Entries provided:
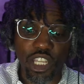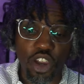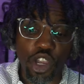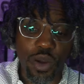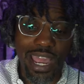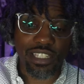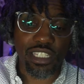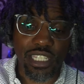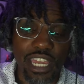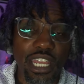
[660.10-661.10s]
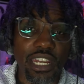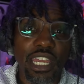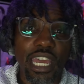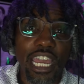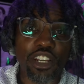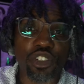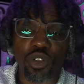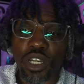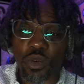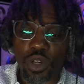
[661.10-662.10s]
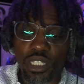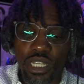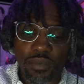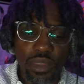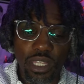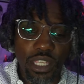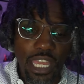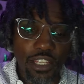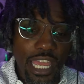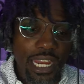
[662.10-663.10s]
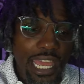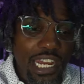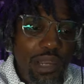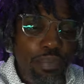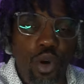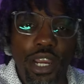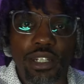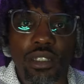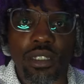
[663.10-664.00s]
there on your ass and say that Angel was at any point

Exercise details:
Retype each record exactly as it stands, but do not include the pictures.

Reply to the exercise:
[660.10-661.10s]
[661.10-662.10s]
[662.10-663.10s]
[663.10-664.00s]
there on your ass and say that Angel was at any point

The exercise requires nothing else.